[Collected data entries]

--

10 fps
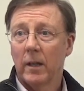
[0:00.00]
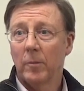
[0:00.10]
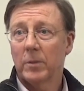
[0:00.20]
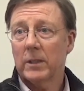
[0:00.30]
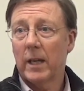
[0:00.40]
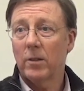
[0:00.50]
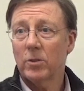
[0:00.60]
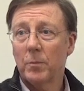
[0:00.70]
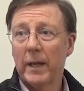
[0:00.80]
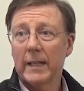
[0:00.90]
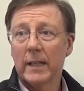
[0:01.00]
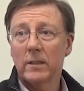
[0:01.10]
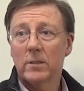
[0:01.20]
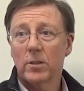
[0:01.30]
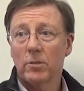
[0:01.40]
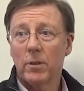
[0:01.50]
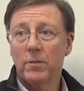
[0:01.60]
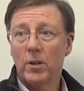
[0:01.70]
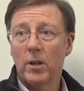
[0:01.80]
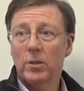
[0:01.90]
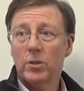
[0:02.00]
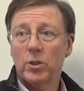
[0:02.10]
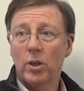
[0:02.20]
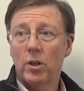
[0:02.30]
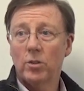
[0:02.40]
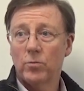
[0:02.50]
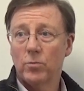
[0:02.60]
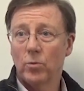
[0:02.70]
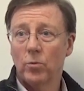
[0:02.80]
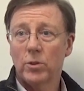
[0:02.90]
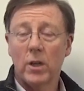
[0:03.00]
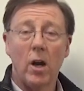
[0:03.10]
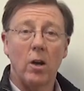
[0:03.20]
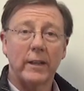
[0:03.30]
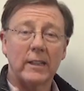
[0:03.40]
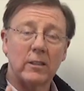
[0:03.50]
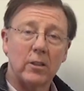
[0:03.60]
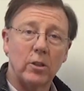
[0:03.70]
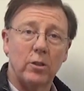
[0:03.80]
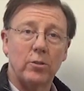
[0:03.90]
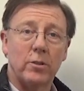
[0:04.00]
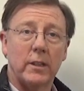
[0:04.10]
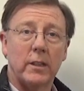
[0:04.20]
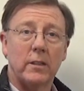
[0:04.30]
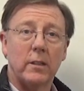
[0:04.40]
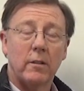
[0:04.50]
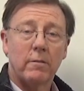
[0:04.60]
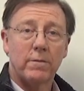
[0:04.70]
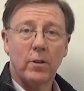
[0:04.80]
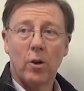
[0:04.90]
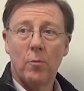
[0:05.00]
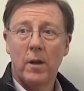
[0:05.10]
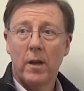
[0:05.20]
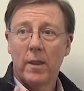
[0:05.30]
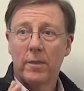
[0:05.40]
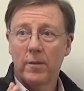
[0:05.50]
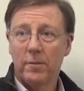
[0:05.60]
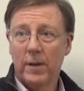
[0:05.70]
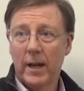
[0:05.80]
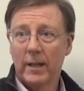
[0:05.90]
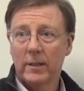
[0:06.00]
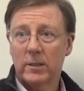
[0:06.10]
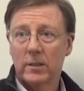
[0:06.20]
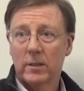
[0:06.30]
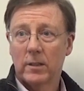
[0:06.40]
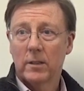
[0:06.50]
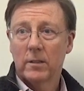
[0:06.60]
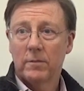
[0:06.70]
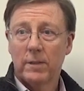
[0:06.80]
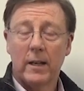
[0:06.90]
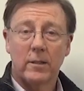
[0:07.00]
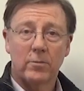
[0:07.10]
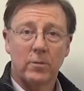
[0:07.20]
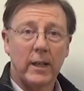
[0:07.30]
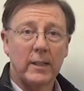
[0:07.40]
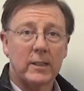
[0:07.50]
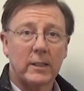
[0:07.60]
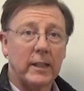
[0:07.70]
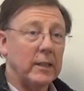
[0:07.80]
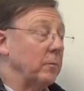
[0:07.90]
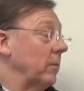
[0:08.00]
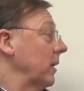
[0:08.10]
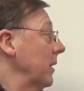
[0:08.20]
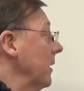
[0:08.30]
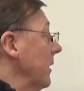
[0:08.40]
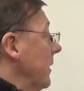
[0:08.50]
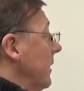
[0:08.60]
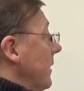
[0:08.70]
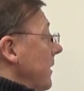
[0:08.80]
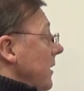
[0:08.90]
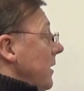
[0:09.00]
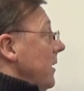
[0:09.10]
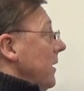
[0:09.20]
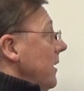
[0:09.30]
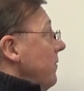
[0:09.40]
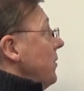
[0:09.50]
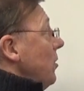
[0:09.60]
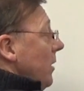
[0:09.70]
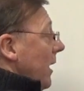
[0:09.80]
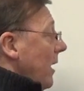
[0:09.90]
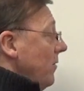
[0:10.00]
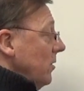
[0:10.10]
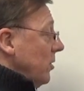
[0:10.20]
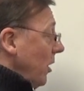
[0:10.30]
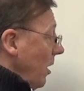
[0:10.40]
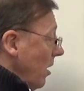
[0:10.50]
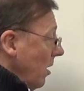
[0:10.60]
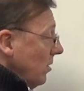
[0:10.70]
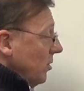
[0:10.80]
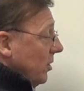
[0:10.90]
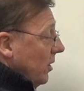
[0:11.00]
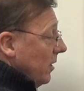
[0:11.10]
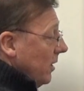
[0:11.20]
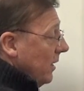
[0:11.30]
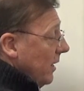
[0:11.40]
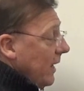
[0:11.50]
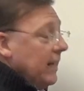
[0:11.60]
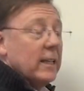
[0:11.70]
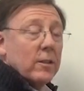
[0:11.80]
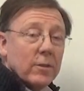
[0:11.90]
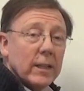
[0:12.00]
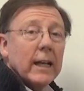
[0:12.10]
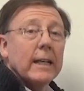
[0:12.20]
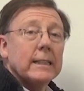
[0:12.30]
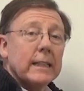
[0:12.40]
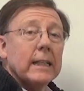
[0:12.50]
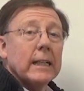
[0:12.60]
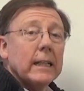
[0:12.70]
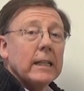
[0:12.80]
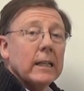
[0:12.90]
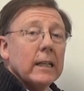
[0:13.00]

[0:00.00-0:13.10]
Sales made under the reverse charge rules are excluded from the VAT flat rate scheme. If you haven't charged any VAT,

--

REQUIRED WORK: For this exercise, transcribe the entries verbatim and skip all pictures.

FINISHED EXERCISE:
10 fps
[0:00.00]
[0:00.10]
[0:00.20]
[0:00.30]
[0:00.40]
[0:00.50]
[0:00.60]
[0:00.70]
[0:00.80]
[0:00.90]
[0:01.00]
[0:01.10]
[0:01.20]
[0:01.30]
[0:01.40]
[0:01.50]
[0:01.60]
[0:01.70]
[0:01.80]
[0:01.90]
[0:02.00]
[0:02.10]
[0:02.20]
[0:02.30]
[0:02.40]
[0:02.50]
[0:02.60]
[0:02.70]
[0:02.80]
[0:02.90]
[0:03.00]
[0:03.10]
[0:03.20]
[0:03.30]
[0:03.40]
[0:03.50]
[0:03.60]
[0:03.70]
[0:03.80]
[0:03.90]
[0:04.00]
[0:04.10]
[0:04.20]
[0:04.30]
[0:04.40]
[0:04.50]
[0:04.60]
[0:04.70]
[0:04.80]
[0:04.90]
[0:05.00]
[0:05.10]
[0:05.20]
[0:05.30]
[0:05.40]
[0:05.50]
[0:05.60]
[0:05.70]
[0:05.80]
[0:05.90]
[0:06.00]
[0:06.10]
[0:06.20]
[0:06.30]
[0:06.40]
[0:06.50]
[0:06.60]
[0:06.70]
[0:06.80]
[0:06.90]
[0:07.00]
[0:07.10]
[0:07.20]
[0:07.30]
[0:07.40]
[0:07.50]
[0:07.60]
[0:07.70]
[0:07.80]
[0:07.90]
[0:08.00]
[0:08.10]
[0:08.20]
[0:08.30]
[0:08.40]
[0:08.50]
[0:08.60]
[0:08.70]
[0:08.80]
[0:08.90]
[0:09.00]
[0:09.10]
[0:09.20]
[0:09.30]
[0:09.40]
[0:09.50]
[0:09.60]
[0:09.70]
[0:09.80]
[0:09.90]
[0:10.00]
[0:10.10]
[0:10.20]
[0:10.30]
[0:10.40]
[0:10.50]
[0:10.60]
[0:10.70]
[0:10.80]
[0:10.90]
[0:11.00]
[0:11.10]
[0:11.20]
[0:11.30]
[0:11.40]
[0:11.50]
[0:11.60]
[0:11.70]
[0:11.80]
[0:11.90]
[0:12.00]
[0:12.10]
[0:12.20]
[0:12.30]
[0:12.40]
[0:12.50]
[0:12.60]
[0:12.70]
[0:12.80]
[0:12.90]
[0:13.00]

[0:00.00-0:13.10]
Sales made under the reverse charge rules are excluded from the VAT flat rate scheme. If you haven't charged any VAT,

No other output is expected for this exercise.